Et que font beaucoup d’intellectuels ? Ils ont ressorti le libéralisme pur et dur du début du XIXe siècle, qu’on avait combattu pendant cent cinquante ans, et qui aurait conduit la société à la catastrophe. Parce que, finalement, le vieux Marx n’avait pas entièrement tort. Si le capitalisme avait été laissé à lui-même, il se serait effondré cent fois. Il y aurait eu une crise de surproduction tous les ans. Pourquoi ne s’est-il pas effondré ? Parce que les travailleurs ont lutté, ont imposé des augmentations de salaire, ont créé d’énormes marchés de consommation interne. Ils ont imposé des réductions du temps de travail, ce qui a absorbé tout le chômage technologique. On s’étonne maintenant qu’il y ait du chômage. Mais depuis 1940 le temps de travail n’a pas diminué.

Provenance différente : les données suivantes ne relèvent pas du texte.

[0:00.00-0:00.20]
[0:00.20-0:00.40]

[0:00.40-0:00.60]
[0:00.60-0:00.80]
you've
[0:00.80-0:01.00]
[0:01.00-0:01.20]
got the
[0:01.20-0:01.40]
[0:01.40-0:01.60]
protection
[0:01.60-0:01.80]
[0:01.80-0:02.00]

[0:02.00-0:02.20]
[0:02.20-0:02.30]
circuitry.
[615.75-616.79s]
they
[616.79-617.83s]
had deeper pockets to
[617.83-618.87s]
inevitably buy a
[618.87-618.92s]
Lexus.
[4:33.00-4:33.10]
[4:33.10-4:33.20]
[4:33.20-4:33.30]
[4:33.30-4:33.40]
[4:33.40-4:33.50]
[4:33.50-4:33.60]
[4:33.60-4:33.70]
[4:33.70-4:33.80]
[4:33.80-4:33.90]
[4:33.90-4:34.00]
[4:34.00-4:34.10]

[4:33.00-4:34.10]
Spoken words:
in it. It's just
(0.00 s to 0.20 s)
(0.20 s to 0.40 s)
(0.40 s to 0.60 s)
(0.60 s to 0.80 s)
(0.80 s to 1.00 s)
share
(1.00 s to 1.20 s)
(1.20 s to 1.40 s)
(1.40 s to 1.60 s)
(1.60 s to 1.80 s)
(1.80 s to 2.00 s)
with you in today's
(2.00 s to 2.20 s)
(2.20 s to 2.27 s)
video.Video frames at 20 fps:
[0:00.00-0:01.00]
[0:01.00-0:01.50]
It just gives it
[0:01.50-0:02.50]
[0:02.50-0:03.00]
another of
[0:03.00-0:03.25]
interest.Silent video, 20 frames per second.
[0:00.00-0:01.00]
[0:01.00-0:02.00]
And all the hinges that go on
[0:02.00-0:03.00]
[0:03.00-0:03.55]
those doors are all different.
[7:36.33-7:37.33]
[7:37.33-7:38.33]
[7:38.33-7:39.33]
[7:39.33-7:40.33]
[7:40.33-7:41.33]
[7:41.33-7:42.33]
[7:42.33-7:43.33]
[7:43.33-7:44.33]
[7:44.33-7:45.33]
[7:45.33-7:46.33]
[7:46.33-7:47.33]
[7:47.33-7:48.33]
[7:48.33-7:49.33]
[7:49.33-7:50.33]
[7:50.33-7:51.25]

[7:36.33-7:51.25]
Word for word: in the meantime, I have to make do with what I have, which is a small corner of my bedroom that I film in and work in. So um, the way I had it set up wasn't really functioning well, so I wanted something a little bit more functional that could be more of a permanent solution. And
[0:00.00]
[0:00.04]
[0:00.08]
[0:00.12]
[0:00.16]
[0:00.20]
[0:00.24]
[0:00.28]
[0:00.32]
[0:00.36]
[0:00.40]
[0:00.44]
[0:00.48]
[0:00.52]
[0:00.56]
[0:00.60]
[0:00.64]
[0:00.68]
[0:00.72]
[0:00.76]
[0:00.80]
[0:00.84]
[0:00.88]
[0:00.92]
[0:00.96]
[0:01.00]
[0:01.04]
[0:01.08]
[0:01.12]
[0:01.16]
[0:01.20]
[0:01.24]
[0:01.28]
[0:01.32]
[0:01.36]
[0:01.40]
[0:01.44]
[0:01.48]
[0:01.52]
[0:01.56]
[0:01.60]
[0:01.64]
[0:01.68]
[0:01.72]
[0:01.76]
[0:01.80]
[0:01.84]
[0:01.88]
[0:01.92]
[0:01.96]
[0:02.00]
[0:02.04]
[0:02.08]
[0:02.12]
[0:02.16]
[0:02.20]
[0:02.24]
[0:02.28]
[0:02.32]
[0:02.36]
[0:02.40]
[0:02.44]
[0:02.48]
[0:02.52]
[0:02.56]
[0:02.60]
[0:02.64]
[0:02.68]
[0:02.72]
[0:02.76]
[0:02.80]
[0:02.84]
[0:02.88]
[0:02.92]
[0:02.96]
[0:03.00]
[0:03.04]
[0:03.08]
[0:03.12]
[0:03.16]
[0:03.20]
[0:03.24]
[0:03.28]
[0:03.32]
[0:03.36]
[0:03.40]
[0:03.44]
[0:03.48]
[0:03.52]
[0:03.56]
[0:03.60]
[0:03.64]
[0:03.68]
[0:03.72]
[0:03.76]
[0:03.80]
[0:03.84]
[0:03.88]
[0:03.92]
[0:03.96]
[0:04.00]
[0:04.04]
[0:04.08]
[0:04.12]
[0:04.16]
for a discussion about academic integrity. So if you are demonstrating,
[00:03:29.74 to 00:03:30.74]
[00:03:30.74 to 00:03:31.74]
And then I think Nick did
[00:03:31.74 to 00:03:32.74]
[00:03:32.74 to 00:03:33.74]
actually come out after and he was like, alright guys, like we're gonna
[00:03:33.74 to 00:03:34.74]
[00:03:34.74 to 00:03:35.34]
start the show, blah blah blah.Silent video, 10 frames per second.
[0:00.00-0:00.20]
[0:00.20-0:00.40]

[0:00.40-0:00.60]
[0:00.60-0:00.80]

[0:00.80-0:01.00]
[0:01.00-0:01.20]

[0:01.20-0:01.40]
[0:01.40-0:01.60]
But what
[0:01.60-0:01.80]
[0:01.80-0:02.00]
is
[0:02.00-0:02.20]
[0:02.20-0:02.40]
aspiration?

Les libéraux nous disent : « Il faut faire confiance au marché. » Mais les économistes académiques eux-mêmes ont réfuté cela dès les années 30. Ces économistes n’étaient pas des révolutionnaires, ni des marxistes ! Ils ont montré que tout ce que racontent les libéraux sur les vertus du marché, qui garantirait la meilleure allocation possible des ressources, la distribution des revenus la plus équitable, ce sont des aberrations ! Tout cela a été démontré. Mais il y a cette grande offensive économico-politique des couches gouvernantes et dominantes qu’on peut symboliser par les noms de M. Reagan et de Mme Thatcher, et même de François Mitterrand ! Il a dit : « Bon, vous avez assez rigolé. Maintenant, on va vous licencier », on va éliminer la « mauvaise graisse », comme avait dit M. Juppé ! « Et puis vous verrez que le marché, à la longue, vous garantit le bien-être. » A la longue. En attendant, il y a 12,5 % de chômage officiel en France !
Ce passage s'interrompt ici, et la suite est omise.